- **What the task requires**
Reproduce, exactly and in full, the records that follow, minus any pictures.

Start of Given entries

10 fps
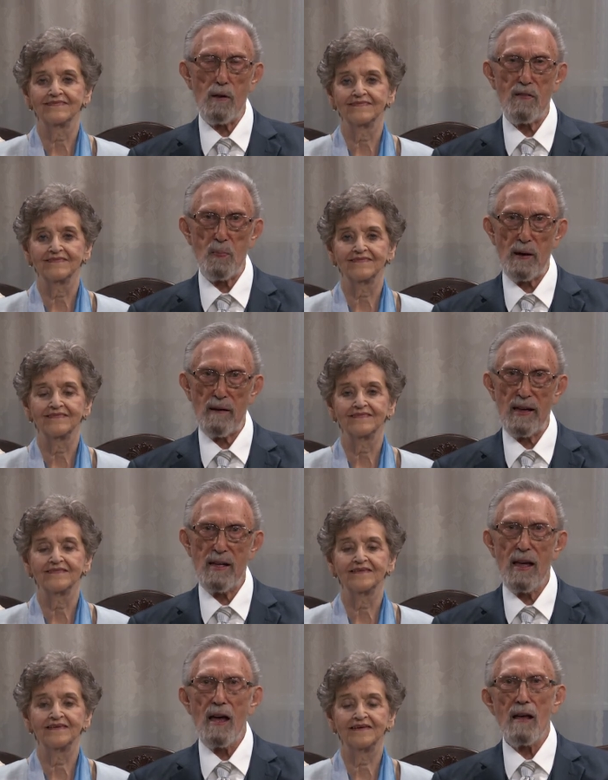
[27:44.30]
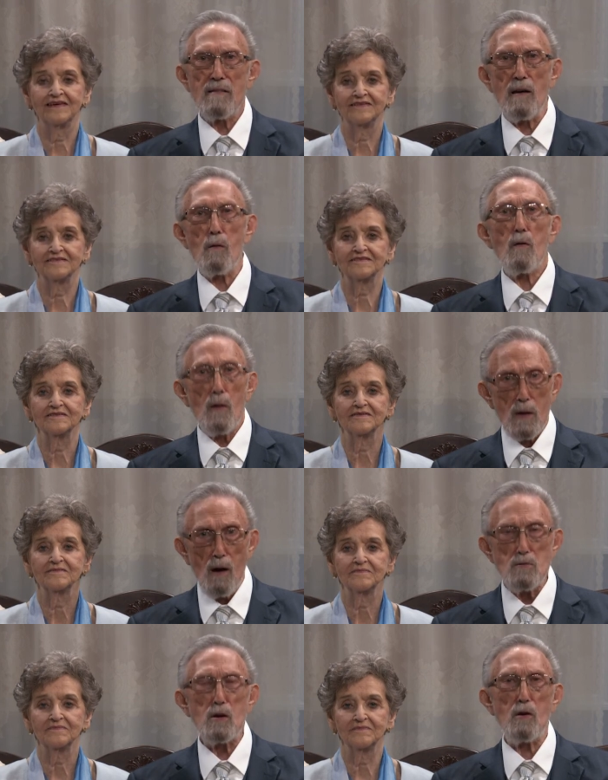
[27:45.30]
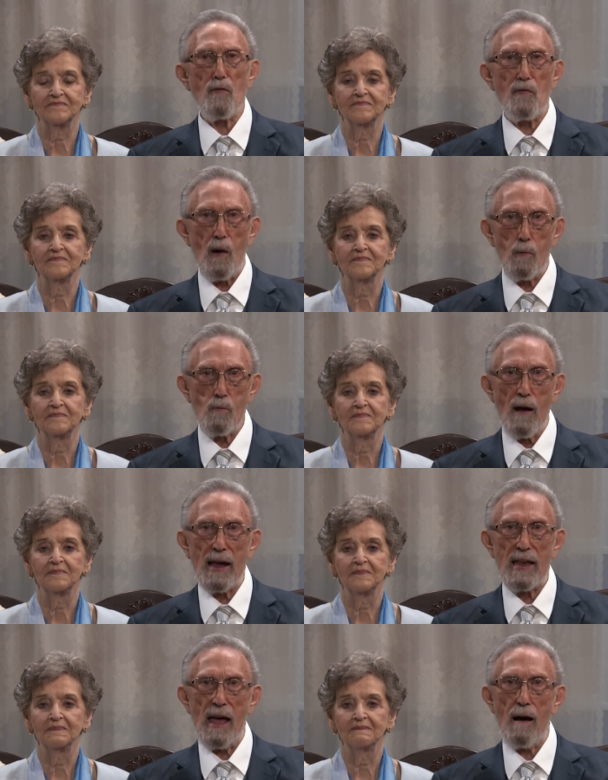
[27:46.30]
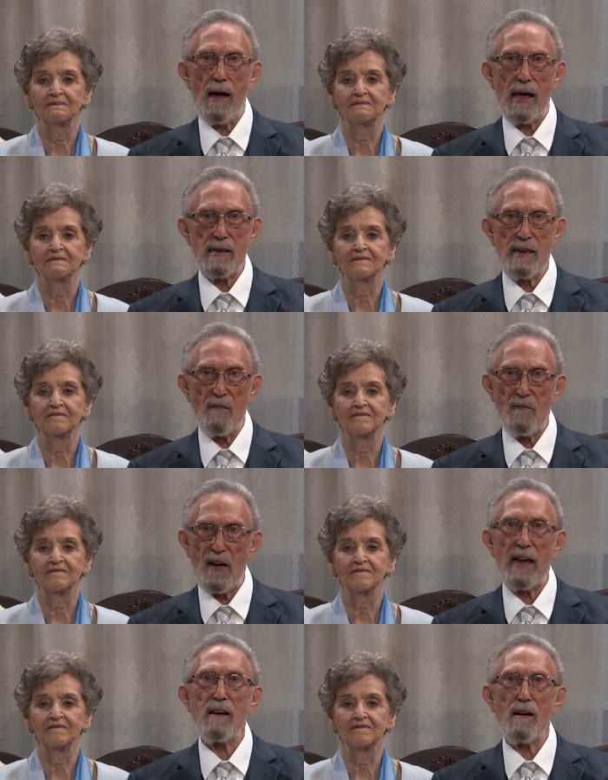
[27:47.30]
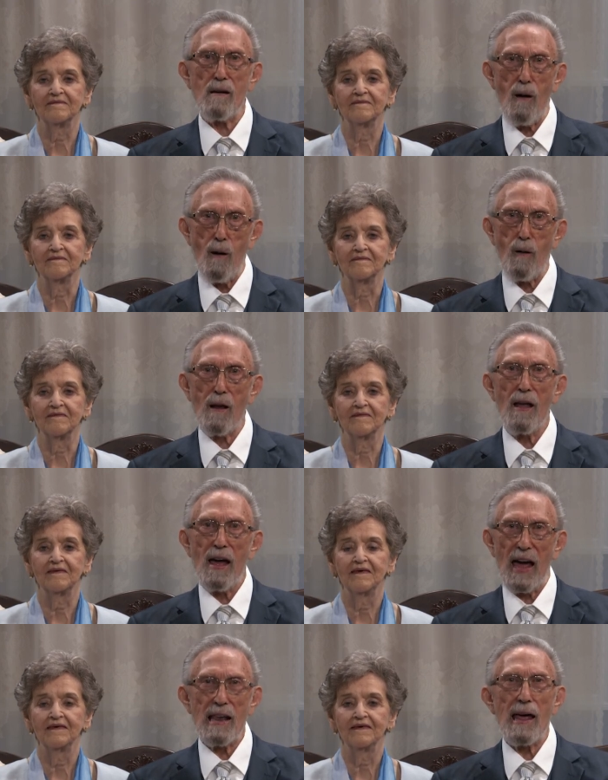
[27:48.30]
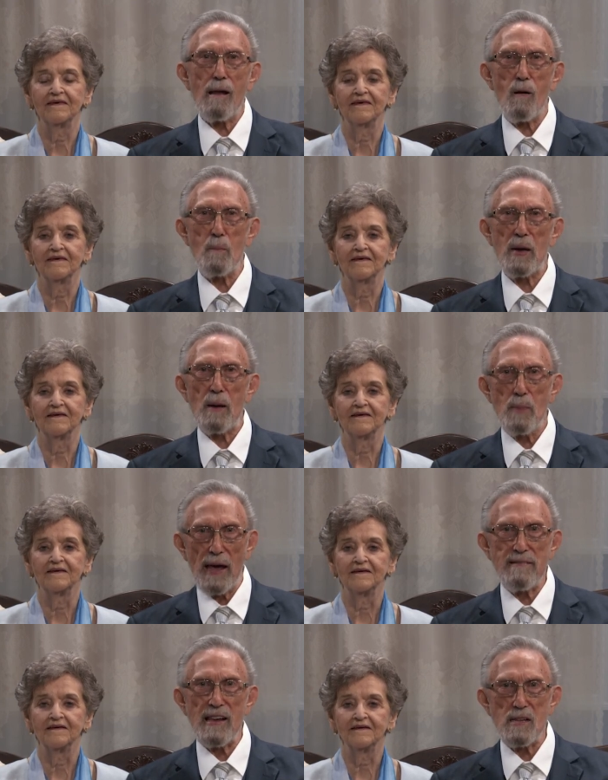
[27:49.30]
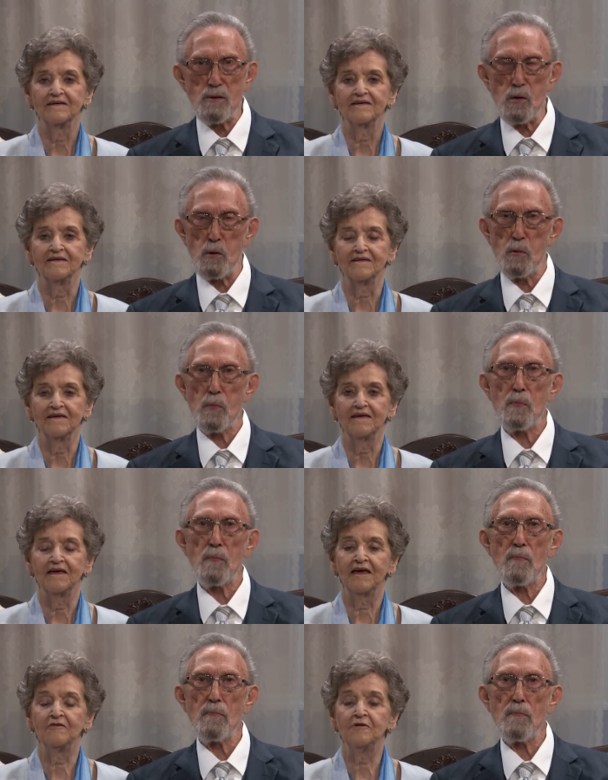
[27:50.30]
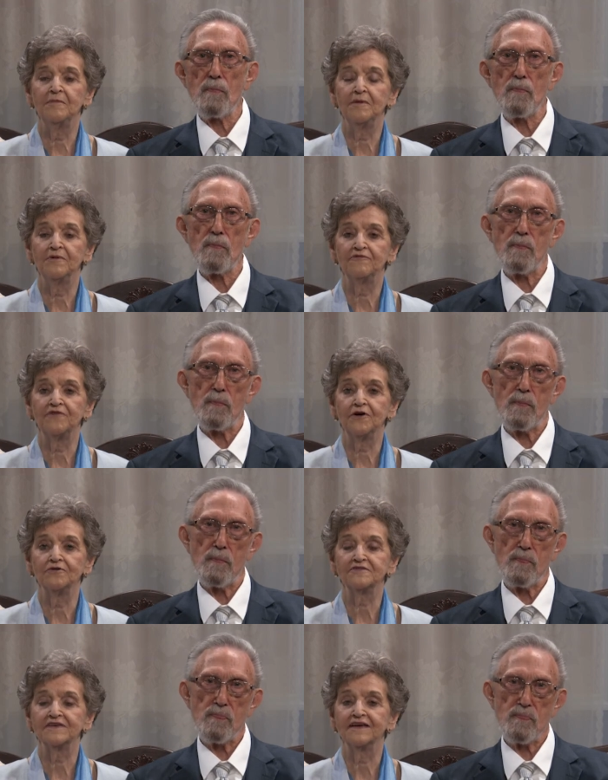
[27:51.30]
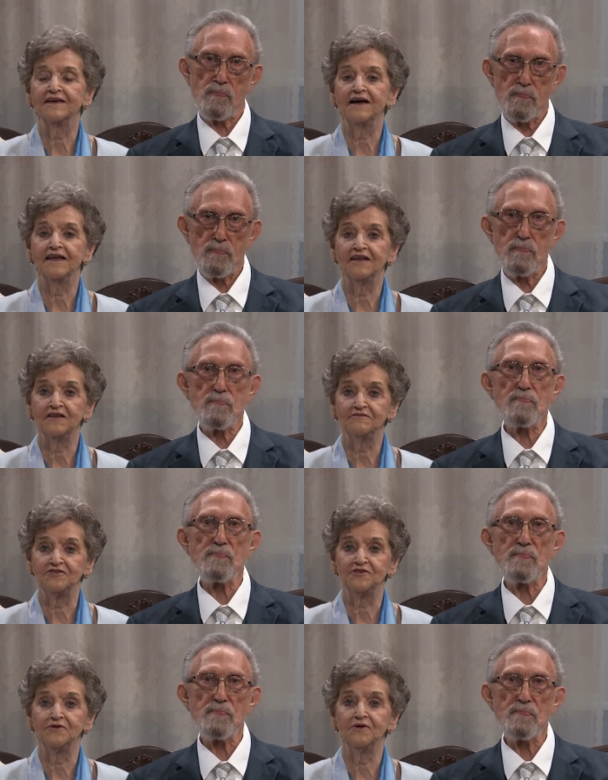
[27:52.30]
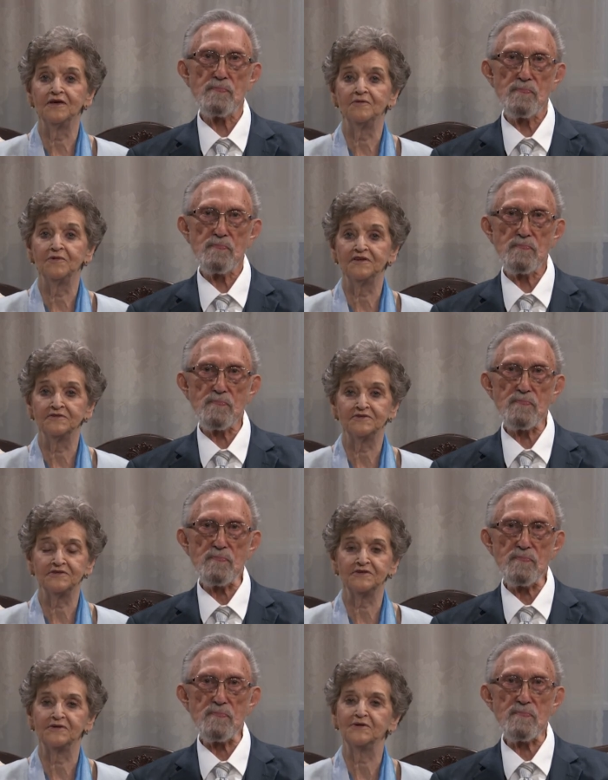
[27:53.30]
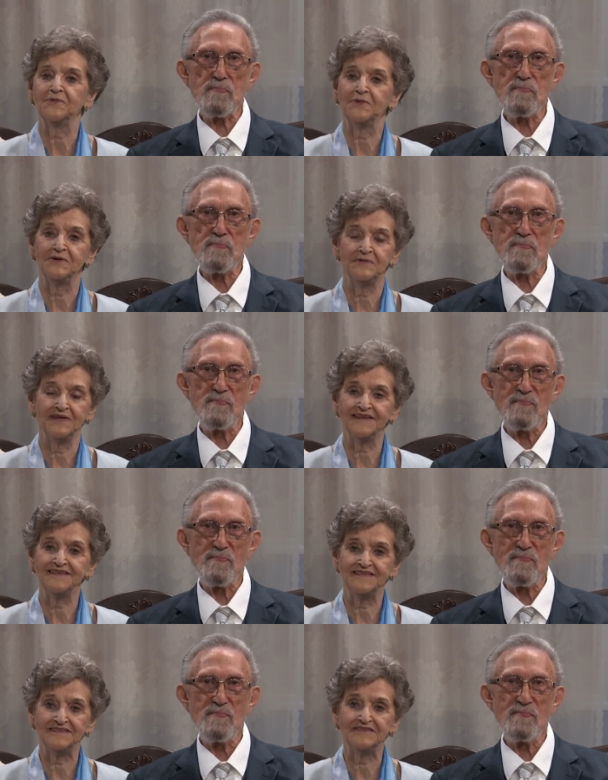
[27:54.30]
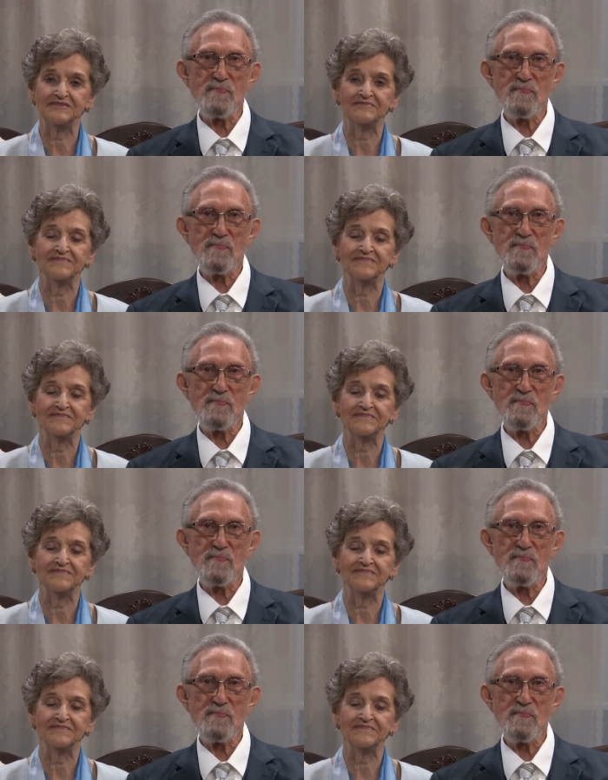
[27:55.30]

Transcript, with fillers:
Speaker 1: Spirit. So go to your phone right now and give Faye a call and let her be a blessing
Speaker 2: to you. And remember, folks, God loves you, and we do too. We really do.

End of Given entries

- **Exercise result**
10 fps
[27:44.30]
[27:45.30]
[27:46.30]
[27:47.30]
[27:48.30]
[27:49.30]
[27:50.30]
[27:51.30]
[27:52.30]
[27:53.30]
[27:54.30]
[27:55.30]

Transcript, with fillers:
Speaker 1: Spirit. So go to your phone right now and give Faye a call and let her be a blessing
Speaker 2: to you. And remember, folks, God loves you, and we do too. We really do.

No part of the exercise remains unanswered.